I also wrote automated tests:

#!/bin/bash

# Test that frontend can reach backend
kubectl run test-frontend --image=curlimages/curl --labels="app=frontend" --rm -it -- \
  curl -s -o /dev/null -w "%{http_code}" http://backend:8080

# Should return 200

# Test that random pod cannot reach backend
kubectl run test-random --image=curlimages/curl --rm -it -- \
  curl -s -o /dev/null -w "%{http_code}" http://backend:8080 --max-time 5

# Should timeout or return error

Common Pitfalls

1. Forgetting DNS

Without DNS egress, pods can’t resolve service names. Always allow UDP port 53 to kube-dns.

2. Blocking health checks

Kubernetes health checks come from the node, not from pods. Allow them:

ingress:
- from:
  - ipBlock:
      cidr: 10.0.0.0/8  # Your cluster CIDR
  ports:
  - protocol: TCP
    port: 8080

3. Namespace labels

Namespace selectors require labels on namespaces:

kubectl label namespace monitoring name=monitoring

I forgot this and spent an hour debugging why namespace selectors didn’t work.

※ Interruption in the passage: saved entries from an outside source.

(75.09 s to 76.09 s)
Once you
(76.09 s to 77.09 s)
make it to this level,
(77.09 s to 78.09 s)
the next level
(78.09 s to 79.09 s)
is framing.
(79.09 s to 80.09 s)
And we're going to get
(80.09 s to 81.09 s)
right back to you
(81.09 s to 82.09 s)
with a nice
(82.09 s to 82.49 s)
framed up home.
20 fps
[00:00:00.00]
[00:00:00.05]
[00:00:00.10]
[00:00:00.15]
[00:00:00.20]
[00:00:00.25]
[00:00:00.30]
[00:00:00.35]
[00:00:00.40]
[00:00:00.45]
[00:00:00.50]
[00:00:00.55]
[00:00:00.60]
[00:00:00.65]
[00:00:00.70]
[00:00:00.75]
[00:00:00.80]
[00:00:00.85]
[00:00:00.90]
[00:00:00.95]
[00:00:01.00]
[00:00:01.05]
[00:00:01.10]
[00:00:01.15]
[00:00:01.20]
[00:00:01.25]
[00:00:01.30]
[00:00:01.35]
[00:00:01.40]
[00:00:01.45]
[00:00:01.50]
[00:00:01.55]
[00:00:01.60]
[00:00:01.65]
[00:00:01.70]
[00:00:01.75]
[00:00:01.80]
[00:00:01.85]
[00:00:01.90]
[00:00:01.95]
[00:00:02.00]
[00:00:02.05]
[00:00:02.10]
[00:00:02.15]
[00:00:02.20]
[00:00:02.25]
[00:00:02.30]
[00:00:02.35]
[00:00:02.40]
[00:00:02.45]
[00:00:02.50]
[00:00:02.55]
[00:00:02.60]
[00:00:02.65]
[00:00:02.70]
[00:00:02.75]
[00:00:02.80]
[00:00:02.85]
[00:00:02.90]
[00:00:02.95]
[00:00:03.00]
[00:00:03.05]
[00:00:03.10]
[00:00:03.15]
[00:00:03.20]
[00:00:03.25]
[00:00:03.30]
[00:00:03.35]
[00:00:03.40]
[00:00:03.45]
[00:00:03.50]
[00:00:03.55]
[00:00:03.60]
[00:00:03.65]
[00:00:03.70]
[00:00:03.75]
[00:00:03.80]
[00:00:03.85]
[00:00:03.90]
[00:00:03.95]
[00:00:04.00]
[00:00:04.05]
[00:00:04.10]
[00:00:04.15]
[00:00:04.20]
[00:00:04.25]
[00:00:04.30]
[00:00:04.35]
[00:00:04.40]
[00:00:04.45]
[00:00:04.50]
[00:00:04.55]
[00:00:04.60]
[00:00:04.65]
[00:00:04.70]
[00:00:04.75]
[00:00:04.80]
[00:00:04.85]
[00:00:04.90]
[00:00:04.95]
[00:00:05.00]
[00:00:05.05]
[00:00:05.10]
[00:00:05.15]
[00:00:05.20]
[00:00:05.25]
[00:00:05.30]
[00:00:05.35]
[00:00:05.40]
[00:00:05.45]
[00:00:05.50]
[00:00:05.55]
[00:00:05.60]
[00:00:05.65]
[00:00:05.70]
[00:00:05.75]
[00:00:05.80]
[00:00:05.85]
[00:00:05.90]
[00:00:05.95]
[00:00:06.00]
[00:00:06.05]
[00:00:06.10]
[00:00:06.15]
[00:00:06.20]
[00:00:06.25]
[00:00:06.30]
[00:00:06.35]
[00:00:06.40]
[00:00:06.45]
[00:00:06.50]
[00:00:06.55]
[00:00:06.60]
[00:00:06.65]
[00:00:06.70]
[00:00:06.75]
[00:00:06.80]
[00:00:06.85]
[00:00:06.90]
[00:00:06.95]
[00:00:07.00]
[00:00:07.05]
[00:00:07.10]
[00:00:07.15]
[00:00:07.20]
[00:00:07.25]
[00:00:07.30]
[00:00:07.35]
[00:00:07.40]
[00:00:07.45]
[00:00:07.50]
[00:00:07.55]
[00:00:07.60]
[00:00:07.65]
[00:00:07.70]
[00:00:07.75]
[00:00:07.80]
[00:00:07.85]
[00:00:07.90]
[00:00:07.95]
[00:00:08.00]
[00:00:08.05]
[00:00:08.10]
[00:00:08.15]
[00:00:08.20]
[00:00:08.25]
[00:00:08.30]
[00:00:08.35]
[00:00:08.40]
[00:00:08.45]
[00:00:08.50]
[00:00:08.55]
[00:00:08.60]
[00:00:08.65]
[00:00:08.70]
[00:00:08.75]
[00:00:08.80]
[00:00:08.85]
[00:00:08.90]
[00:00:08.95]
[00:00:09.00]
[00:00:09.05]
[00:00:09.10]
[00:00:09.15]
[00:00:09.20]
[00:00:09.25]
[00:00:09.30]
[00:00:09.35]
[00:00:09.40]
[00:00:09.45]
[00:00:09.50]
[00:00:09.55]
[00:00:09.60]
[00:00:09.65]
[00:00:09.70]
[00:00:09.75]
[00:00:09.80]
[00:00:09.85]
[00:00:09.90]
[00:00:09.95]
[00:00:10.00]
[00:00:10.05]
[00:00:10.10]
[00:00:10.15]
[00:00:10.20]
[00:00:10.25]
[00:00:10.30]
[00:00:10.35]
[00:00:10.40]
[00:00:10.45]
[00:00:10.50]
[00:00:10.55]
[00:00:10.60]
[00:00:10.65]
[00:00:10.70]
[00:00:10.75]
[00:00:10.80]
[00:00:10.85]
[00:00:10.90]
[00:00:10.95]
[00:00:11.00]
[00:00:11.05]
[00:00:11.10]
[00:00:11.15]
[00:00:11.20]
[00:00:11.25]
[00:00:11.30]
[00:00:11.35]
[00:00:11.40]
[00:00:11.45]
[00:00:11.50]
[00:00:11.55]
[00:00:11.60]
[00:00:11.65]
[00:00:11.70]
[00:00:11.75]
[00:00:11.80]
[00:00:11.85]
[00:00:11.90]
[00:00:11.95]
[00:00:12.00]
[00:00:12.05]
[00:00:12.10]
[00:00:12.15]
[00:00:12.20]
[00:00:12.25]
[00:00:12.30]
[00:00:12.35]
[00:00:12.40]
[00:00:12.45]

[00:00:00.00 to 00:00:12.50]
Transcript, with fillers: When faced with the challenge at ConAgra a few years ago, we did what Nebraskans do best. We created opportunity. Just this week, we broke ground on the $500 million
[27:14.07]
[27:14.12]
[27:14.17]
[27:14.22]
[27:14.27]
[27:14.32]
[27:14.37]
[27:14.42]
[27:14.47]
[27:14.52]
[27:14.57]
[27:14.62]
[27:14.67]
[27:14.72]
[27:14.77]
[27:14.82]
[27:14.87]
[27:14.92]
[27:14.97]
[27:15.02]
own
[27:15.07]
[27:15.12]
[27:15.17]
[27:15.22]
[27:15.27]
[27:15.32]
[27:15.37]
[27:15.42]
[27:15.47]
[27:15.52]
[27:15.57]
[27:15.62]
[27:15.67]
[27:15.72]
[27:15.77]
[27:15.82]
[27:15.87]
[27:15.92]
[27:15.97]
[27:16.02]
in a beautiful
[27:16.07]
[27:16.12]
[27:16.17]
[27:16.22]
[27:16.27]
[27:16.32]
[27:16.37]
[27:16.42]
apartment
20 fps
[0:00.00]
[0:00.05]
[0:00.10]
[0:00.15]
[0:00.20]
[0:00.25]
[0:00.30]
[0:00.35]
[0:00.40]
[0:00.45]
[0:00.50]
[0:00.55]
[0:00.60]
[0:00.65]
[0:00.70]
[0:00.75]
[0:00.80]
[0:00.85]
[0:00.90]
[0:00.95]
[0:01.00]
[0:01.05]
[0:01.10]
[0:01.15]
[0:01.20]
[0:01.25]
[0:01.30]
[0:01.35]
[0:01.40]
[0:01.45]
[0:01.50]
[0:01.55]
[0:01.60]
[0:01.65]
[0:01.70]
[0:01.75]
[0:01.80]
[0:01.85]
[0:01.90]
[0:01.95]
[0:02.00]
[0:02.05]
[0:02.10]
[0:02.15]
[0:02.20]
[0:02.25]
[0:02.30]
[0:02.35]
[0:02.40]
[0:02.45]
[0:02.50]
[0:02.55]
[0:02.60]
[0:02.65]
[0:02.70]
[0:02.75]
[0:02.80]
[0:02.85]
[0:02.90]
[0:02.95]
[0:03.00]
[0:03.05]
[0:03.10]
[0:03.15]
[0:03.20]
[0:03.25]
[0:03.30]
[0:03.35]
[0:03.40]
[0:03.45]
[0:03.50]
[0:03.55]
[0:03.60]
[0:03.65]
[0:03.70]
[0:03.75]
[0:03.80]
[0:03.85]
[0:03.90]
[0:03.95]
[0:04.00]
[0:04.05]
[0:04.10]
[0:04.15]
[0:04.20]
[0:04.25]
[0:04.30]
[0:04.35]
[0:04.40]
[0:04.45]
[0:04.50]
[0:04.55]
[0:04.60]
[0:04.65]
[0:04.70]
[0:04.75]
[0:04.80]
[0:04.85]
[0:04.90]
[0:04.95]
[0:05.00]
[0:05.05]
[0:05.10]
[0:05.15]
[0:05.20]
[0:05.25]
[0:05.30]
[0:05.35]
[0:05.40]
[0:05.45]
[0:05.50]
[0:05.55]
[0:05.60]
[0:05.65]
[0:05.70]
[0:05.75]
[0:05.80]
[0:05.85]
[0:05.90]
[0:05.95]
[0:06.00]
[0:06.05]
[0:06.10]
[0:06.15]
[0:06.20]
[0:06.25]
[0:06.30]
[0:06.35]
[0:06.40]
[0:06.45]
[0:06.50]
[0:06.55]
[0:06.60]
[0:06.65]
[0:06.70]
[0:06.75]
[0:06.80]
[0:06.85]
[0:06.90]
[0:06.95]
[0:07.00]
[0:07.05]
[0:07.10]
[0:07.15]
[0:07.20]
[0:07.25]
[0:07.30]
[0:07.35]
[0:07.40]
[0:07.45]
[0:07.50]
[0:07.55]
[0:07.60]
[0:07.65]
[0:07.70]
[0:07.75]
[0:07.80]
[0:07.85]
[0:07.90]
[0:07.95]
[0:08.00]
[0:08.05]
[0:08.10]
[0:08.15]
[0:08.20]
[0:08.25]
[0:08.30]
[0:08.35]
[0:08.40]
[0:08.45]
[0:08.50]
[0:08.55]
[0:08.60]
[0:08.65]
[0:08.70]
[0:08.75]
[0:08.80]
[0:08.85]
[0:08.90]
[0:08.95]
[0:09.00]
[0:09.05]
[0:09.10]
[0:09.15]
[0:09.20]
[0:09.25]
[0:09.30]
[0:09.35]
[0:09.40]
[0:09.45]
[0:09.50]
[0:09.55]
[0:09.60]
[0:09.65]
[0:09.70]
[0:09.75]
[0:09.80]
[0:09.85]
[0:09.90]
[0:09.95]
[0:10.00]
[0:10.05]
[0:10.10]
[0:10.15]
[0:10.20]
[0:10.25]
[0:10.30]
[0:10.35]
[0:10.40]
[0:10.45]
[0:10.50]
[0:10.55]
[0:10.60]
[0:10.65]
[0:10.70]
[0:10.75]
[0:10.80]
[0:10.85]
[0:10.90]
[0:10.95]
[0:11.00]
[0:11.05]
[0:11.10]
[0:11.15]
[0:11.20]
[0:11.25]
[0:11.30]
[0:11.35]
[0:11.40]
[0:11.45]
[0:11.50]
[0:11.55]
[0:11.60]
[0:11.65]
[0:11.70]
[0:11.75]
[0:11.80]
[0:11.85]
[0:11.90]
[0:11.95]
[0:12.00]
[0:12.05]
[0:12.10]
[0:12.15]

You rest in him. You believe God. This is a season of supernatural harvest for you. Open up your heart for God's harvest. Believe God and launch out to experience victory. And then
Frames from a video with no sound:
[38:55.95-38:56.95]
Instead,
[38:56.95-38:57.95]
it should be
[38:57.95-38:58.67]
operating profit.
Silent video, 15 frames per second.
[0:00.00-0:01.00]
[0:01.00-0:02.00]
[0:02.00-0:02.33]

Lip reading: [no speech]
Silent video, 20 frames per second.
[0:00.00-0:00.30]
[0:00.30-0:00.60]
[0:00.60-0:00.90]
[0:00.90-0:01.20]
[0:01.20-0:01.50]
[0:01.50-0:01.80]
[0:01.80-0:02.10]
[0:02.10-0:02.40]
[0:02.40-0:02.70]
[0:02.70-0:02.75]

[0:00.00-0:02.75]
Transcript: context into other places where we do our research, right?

4. Policy order doesn’t matter

Network Policies are additive. If any policy allows traffic, it’s allowed. You can’t override an allow with a deny.

5. No egress = no response

If you only specify ingress, egress is implicitly allowed. But if you specify egress, you must explicitly allow response traffic.

Monitoring and Debugging

I use Calico’s logging to debug policy violations:

# Enable logging on Calico
kubectl patch felixconfiguration default --type merge -p '{"spec":{"logSeverityScreen":"Info"}}'

# View logs
kubectl logs -n kube-system -l k8s-app=calico-node

For better visibility, I deployed Cilium Hubble (works with Calico too):

kubectl apply -f https://raw.githubusercontent.com/cilium/hubble/master/install/kubernetes/quick-install.yaml

# View network flows
hubble observe --namespace production

This shows all allowed and denied connections in real-time. Invaluable for debugging.

Performance Impact

I was worried about performance overhead. After implementing policies across 50+ services:

  • Latency: No measurable increase
  • Throughput: No measurable decrease
  • CPU usage: Slight increase (~2%) on nodes

The overhead is minimal. The security benefits far outweigh the cost.

Gradual Rollout Strategy

Don’t implement network policies all at once. Here’s how I rolled them out:

  1. Week 1: Deploy policies in audit mode (Calico supports this)
  2. Week 2: Review logs, fix issues
  3. Week 3: Enable enforcement in staging
  4. Week 4: Enable enforcement in production, one namespace at a time

This gradual approach prevented outages.

Conclusion

Network Policies are essential for production Kubernetes security. They implement zero-trust networking at the pod level.

Key takeaways:

  1. Start with default deny-all
  2. Explicitly allow only necessary traffic
  3. Always allow DNS
  4. Test thoroughly before enforcing
  5. Use a CNI plugin that supports policies (Calico, Cilium, Weave)
  6. Monitor and log policy violations

The initial setup takes time, but it’s worth it. We now have defense in depth - even if a pod is compromised, the attacker can’t move laterally.

Network Policies should be part of every Kubernetes security strategy. Don’t run production workloads without them.